What is expected: Each entry should be returned exactly as written, with no pictures carried over.

# # # #

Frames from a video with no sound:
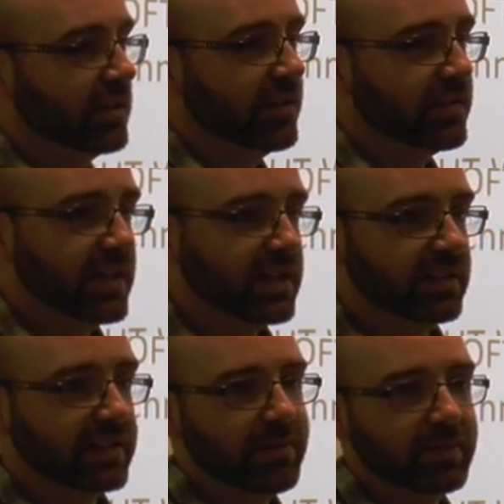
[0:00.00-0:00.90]
If it's
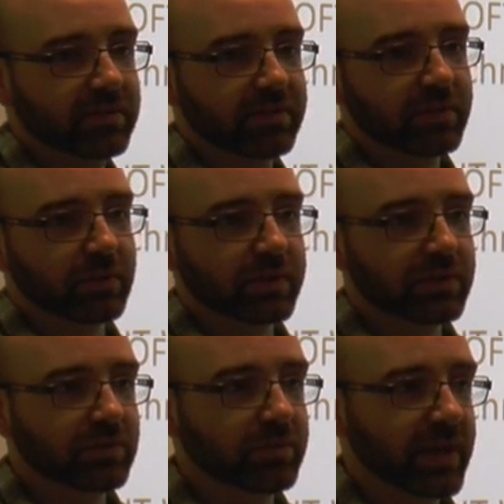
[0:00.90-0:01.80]
actually adaptive to us
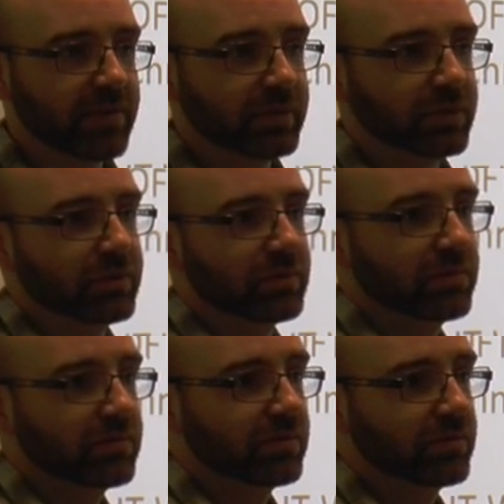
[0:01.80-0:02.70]
to be able to
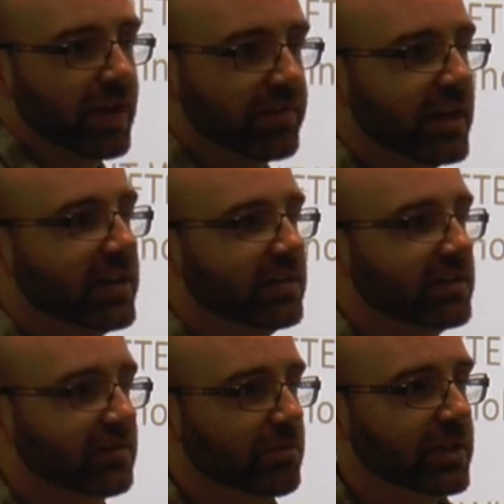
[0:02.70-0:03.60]
navigate in
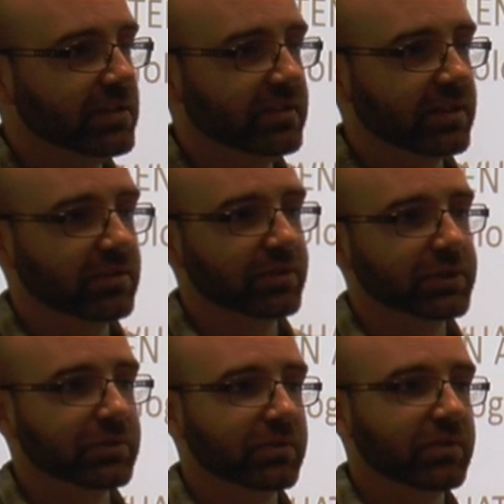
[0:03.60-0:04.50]
this information
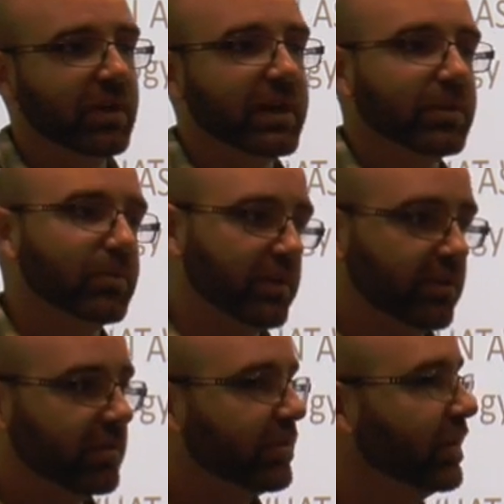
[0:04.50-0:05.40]
technological society with
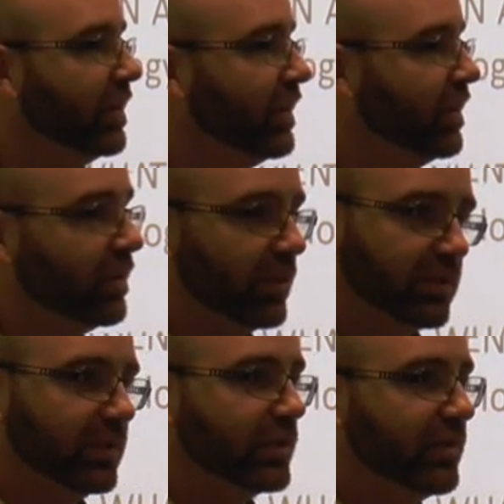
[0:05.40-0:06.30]

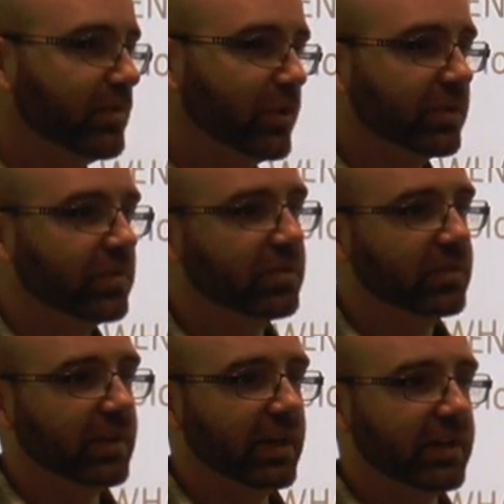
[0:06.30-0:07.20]
lots and lots of inputs
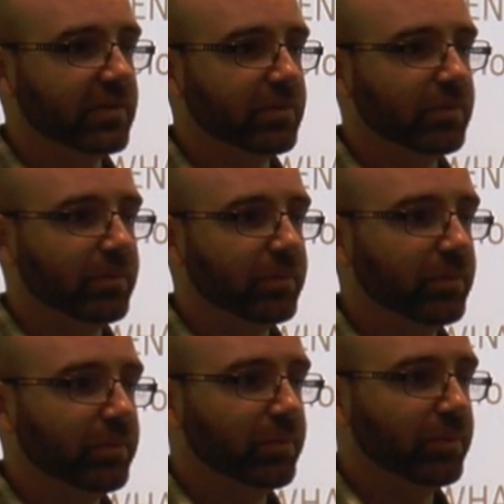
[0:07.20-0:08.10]
and
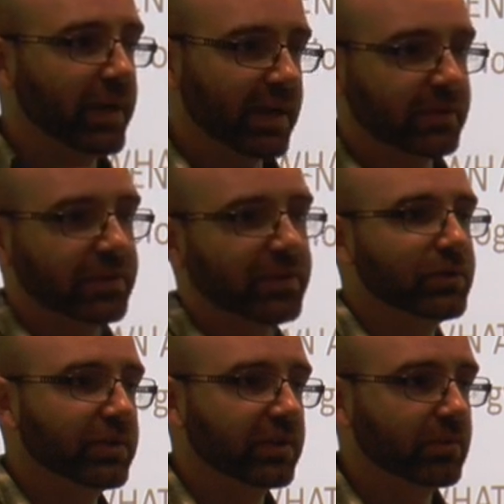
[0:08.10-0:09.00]
being able to
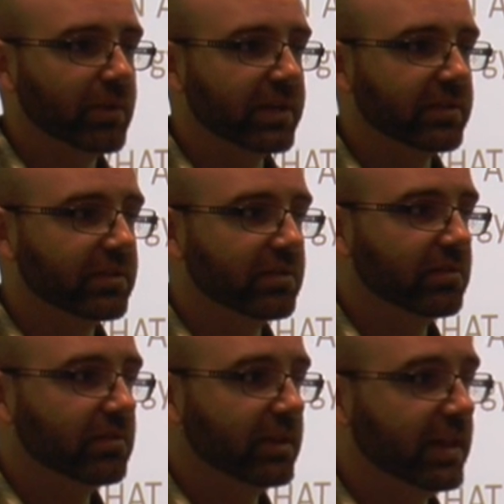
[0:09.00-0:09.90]
two things at once,
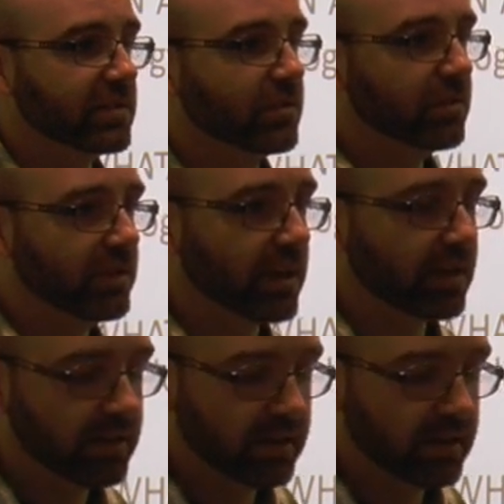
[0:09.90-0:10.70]
then that's a good thing.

# # # #

Task response:
Frames from a video with no sound:
[0:00.00-0:00.90]
If it's
[0:00.90-0:01.80]
actually adaptive to us
[0:01.80-0:02.70]
to be able to
[0:02.70-0:03.60]
navigate in
[0:03.60-0:04.50]
this information
[0:04.50-0:05.40]
technological society with
[0:05.40-0:06.30]

[0:06.30-0:07.20]
lots and lots of inputs
[0:07.20-0:08.10]
and
[0:08.10-0:09.00]
being able to
[0:09.00-0:09.90]
two things at once,
[0:09.90-0:10.70]
then that's a good thing.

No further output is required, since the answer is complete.